Nel 2022 i produttori di petrolio guadagneranno oltre 900 miliardi
L'Opec, il principale gruppo di Paesi produttori di petrolio, ha realizzato profitti enormi nel 2021. E il 2022 andrà ancora meglio
La crisi energetica è una realtà, ma non produce gli stessi effetti per tutti. Nel 2021, l’Organizzazione dei Paesi esportatori di petrolio (Opec) – quel gruppo di Stati che dal 1960 si è unito allo scopo di negoziare con le compagnie petrolifere livelli di produzione di petrolio, prezzi e concessioni – ha aumentato del 78% i propri utili rispetto all’anno precedente. A confermarlo è il rapporto annuale pubblicato dalla stessa OPEC.
Stiamo parlando di 570 miliardi di dollari, contro i 320 miliardi del 2020, l’anno meno redditizio dal 2003. E le cose andranno ancora meglio nel 2022: l’organizzazione ha stimato che quest’anno, caratterizzato da bollette salate e dalla guerra in Ucraina, i ricavi schizzeranno a 907 miliardi di dollari. Un aumento attribuibile, dice l’Opec stessa, alla crescita della produzione di greggio e all’aumento dei prezzi dello stesso.
La produzione giornaliera di barili è in costante aumento
A marzo 2022 il barile di Brent, il principale benchmark europeo, si avvicinava a 140 dollari, non lontano dal record storico del 2008 (147,50 dollari). Mentre il WTI, benchmark americano, scambiava intorno ai 125 dollari. Se da allora i prezzi sono scesi sotto la soglia dei 100 dollari, l’aumento dei ricavi segnerebbe comunque un +40% in un anno.
La produzione di oro nero è salita a 31,7 milioni di barili al giorno nel 2021 rispetto ai 30,7 milioni del 2020 e i prezzi sono aumentati perché la domanda di petrolio ha superato l’offerta. Il costo del paniere del greggio, che funge da riferimento per le valutazioni economiche dell’Opec, è aumentato del 70 per cento da un anno all’altro.

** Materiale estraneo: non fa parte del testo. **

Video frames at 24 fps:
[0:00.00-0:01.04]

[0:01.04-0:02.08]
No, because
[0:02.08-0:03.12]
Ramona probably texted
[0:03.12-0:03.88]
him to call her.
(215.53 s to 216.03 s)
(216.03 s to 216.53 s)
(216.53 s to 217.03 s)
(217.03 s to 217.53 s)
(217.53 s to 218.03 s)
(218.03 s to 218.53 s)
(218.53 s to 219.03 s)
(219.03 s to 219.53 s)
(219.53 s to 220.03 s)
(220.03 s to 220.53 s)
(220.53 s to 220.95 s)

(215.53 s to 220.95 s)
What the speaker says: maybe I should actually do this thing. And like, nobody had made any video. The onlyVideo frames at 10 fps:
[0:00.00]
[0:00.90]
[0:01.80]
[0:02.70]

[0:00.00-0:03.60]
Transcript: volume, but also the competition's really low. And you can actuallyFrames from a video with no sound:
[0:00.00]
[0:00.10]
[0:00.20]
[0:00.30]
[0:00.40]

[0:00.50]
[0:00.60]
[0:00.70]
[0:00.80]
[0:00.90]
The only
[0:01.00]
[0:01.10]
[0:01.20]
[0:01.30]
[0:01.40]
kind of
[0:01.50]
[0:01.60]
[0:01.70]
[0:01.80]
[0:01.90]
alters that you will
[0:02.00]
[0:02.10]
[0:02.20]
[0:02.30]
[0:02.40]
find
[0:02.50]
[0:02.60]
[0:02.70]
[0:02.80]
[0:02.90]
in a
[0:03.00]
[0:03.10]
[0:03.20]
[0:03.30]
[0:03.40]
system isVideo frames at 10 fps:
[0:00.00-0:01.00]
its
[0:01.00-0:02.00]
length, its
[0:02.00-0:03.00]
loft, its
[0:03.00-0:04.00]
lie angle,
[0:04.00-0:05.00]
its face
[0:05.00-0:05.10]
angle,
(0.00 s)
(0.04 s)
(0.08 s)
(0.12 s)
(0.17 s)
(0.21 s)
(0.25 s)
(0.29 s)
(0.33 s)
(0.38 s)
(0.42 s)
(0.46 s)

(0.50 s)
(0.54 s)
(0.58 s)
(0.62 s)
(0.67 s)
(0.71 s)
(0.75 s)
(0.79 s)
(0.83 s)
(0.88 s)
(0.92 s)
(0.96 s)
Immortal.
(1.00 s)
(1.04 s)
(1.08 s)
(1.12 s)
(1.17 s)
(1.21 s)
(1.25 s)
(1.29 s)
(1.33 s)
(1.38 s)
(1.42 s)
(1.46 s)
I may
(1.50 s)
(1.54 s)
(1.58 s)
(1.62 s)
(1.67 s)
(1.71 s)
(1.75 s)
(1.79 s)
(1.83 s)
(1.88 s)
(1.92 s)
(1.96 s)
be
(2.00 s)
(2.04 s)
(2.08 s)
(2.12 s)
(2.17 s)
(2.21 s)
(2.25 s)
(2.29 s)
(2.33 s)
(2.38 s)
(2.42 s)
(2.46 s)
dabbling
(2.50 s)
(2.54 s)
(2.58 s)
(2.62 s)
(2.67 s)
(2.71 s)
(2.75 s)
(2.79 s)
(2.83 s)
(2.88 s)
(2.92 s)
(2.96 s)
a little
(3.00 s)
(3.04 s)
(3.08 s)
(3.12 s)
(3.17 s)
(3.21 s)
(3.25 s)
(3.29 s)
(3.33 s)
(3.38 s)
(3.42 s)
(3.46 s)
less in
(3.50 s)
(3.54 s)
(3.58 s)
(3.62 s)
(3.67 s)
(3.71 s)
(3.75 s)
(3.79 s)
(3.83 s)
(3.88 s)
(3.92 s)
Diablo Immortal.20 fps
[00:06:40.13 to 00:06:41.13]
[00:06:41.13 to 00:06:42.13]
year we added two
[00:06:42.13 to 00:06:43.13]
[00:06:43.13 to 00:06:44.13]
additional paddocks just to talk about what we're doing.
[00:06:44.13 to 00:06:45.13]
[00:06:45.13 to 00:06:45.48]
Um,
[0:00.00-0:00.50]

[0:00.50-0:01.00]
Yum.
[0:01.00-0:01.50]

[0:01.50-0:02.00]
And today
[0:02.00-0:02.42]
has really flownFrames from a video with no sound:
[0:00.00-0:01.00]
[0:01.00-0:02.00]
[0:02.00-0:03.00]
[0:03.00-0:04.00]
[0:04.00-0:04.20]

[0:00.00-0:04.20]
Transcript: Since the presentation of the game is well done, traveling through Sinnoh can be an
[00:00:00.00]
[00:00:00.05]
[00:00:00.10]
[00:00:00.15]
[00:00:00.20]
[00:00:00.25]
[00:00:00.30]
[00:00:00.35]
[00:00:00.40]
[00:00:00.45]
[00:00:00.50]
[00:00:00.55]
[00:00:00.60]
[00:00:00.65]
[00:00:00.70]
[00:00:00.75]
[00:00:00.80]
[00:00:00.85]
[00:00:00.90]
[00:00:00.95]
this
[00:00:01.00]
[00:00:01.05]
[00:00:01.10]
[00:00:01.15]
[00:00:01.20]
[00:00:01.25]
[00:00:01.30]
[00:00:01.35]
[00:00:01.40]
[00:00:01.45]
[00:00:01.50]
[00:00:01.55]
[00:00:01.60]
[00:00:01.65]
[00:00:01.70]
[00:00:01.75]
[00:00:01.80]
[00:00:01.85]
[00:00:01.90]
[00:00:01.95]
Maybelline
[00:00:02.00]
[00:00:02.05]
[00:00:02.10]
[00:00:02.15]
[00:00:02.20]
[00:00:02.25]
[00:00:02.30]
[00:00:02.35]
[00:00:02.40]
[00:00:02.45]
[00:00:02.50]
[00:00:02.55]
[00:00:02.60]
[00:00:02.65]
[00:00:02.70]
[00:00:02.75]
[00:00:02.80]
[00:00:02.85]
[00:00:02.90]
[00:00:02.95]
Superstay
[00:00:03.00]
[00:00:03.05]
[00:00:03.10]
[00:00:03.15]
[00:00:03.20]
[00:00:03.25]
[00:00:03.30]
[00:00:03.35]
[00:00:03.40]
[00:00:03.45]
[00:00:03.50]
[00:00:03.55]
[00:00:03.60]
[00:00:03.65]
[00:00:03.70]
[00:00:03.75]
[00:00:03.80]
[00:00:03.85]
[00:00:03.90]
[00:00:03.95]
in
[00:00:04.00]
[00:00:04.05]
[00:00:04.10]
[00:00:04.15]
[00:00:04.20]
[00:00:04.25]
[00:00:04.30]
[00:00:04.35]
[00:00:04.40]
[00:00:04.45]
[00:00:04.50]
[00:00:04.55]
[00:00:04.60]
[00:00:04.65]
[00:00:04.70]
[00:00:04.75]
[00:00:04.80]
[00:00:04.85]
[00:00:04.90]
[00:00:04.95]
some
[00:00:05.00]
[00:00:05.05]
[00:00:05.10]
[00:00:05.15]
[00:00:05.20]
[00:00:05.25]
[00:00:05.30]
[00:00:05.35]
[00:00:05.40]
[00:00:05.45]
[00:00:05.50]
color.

Le stime di agosto 2022, per i produttori di petrolio, sono di aumentare ulteriormente la produzione, a una media di 34 milioni di barili al giorno. Che si prevede possa aumentare ulteriormente, a 34,5 milioni di barili nel 2023.
Nonostante le previsioni di crescita, però, l’Opec prevede che nel 2023 scenderanno i ricavi da esportazione (che comunque continueranno a rimanere stratosferici: 835 miliardi). Ciò è dovuto al fatto che le scorte globali di petrolio freneranno i prezzi se sono più abbandanti.
Per questo motivo, l’Opec ha deciso proprio di recente di rallentare la produzione giornaliera di petrolio, tagliando 100mila barili al giorno. Una decisione adottata per mantenere stabili i prezzi (e con essi i ricavi): i produttori, preoccupati del calo del prezzo sotto i 100 dollari, hanno ridotto il numero di barili sul mercato proprio per impedire ai prezzi di scendere troppo.
Una decisione in contrasto con quanto richiesto dal presidente americano Joe Biden, che aveva fatto pressioni su Arabia Saudita, Emirati Arabi Uniti e altri produttori proprio affinché contribuissero a far scendere il prezzo dei carburanti.
L’Arabia Saudita ci guadagna di più
Paesi come Iran, Libia e Venezuela, nonostante le sanzioni comminate da Paesi esteri, hanno aumentato i propri ricavi. Si tratta di una stima, poiché il report non tiene conto di eventuali sconti e possibili modifiche ai prezzi che alcuni Stati possono offrire ai propri acquirenti. Ma è l’Arabia Saudita a detenere il record di entrate all’interno dell’Opec per il 2021.
Riyad, infatti, produce il maggior numero di petrolio greggio e i ricavi netti sono saliti a 184 miliardi di dollari. Ovvero più di un terzo di tutte le entrate petrolifere dell’Opec dell’anno scorso.
Bye bye transizione
Insomma, la transizione energetica rischia di diventare un claim svuotato di risultati pratici. Vero è che la potenza installata di energia pulita sta crescendo, ma allo stesso tempo cresce la richiesta di energia. E molto di questo fabbisogno fa affidamento ancora sul petrolio, come dimostrano i numeri dell’Opec.
Ma mentre crescono gli utili di chi il petrolio lo produce, crescono le emissioni di gas ad effetto serra in atmosfera. E meno male che la pandemia doveva servire da lezione: per la ripresa post-Covid, imprese e governi hanno attinto a tutte le risorse disponibili. In larga parte non rinnovabili.